* [Task requirements]
Return all of the records below verbatim.
.....
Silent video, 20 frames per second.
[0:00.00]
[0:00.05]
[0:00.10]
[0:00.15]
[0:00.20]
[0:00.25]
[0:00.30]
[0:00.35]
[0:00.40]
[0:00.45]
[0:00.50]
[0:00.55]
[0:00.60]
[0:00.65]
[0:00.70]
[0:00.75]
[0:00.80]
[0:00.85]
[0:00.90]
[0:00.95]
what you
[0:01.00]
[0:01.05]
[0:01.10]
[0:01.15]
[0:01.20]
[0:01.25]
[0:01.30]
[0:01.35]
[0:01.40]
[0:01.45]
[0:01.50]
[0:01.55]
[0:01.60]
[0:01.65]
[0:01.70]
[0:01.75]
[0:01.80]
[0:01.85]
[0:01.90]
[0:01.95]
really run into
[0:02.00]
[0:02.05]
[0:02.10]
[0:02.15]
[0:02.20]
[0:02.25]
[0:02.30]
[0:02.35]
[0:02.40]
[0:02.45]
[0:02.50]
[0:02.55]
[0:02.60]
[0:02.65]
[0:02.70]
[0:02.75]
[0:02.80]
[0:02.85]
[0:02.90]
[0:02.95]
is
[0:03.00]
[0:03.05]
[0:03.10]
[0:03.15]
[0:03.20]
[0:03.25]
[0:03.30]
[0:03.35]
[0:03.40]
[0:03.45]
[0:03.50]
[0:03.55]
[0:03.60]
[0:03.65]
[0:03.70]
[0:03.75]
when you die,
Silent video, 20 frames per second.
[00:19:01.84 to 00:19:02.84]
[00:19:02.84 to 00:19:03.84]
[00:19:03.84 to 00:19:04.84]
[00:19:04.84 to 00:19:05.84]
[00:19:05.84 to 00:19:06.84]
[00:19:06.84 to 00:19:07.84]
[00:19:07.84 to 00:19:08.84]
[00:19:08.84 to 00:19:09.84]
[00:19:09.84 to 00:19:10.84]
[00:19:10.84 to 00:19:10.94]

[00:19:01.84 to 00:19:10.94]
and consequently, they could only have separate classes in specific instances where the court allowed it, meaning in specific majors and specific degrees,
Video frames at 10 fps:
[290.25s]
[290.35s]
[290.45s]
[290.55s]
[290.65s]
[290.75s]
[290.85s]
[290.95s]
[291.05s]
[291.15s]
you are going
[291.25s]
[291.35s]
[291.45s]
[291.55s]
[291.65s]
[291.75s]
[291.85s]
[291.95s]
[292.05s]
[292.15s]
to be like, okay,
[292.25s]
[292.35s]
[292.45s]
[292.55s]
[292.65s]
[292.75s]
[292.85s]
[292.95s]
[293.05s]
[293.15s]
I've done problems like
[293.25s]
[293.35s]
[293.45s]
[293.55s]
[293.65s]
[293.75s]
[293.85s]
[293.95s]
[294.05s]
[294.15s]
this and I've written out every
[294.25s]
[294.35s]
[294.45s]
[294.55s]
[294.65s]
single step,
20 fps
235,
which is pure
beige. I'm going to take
.....
* [Task solution]
Silent video, 20 frames per second.
[0:00.00]
[0:00.05]
[0:00.10]
[0:00.15]
[0:00.20]
[0:00.25]
[0:00.30]
[0:00.35]
[0:00.40]
[0:00.45]
[0:00.50]
[0:00.55]
[0:00.60]
[0:00.65]
[0:00.70]
[0:00.75]
[0:00.80]
[0:00.85]
[0:00.90]
[0:00.95]
what you
[0:01.00]
[0:01.05]
[0:01.10]
[0:01.15]
[0:01.20]
[0:01.25]
[0:01.30]
[0:01.35]
[0:01.40]
[0:01.45]
[0:01.50]
[0:01.55]
[0:01.60]
[0:01.65]
[0:01.70]
[0:01.75]
[0:01.80]
[0:01.85]
[0:01.90]
[0:01.95]
really run into
[0:02.00]
[0:02.05]
[0:02.10]
[0:02.15]
[0:02.20]
[0:02.25]
[0:02.30]
[0:02.35]
[0:02.40]
[0:02.45]
[0:02.50]
[0:02.55]
[0:02.60]
[0:02.65]
[0:02.70]
[0:02.75]
[0:02.80]
[0:02.85]
[0:02.90]
[0:02.95]
is
[0:03.00]
[0:03.05]
[0:03.10]
[0:03.15]
[0:03.20]
[0:03.25]
[0:03.30]
[0:03.35]
[0:03.40]
[0:03.45]
[0:03.50]
[0:03.55]
[0:03.60]
[0:03.65]
[0:03.70]
[0:03.75]
when you die,
Silent video, 20 frames per second.
[00:19:01.84 to 00:19:02.84]
[00:19:02.84 to 00:19:03.84]
[00:19:03.84 to 00:19:04.84]
[00:19:04.84 to 00:19:05.84]
[00:19:05.84 to 00:19:06.84]
[00:19:06.84 to 00:19:07.84]
[00:19:07.84 to 00:19:08.84]
[00:19:08.84 to 00:19:09.84]
[00:19:09.84 to 00:19:10.84]
[00:19:10.84 to 00:19:10.94]

[00:19:01.84 to 00:19:10.94]
and consequently, they could only have separate classes in specific instances where the court allowed it, meaning in specific majors and specific degrees,
Video frames at 10 fps:
[290.25s]
[290.35s]
[290.45s]
[290.55s]
[290.65s]
[290.75s]
[290.85s]
[290.95s]
[291.05s]
[291.15s]
you are going
[291.25s]
[291.35s]
[291.45s]
[291.55s]
[291.65s]
[291.75s]
[291.85s]
[291.95s]
[292.05s]
[292.15s]
to be like, okay,
[292.25s]
[292.35s]
[292.45s]
[292.55s]
[292.65s]
[292.75s]
[292.85s]
[292.95s]
[293.05s]
[293.15s]
I've done problems like
[293.25s]
[293.35s]
[293.45s]
[293.55s]
[293.65s]
[293.75s]
[293.85s]
[293.95s]
[294.05s]
[294.15s]
this and I've written out every
[294.25s]
[294.35s]
[294.45s]
[294.55s]
[294.65s]
single step,
20 fps
235,
which is pure
beige. I'm going to take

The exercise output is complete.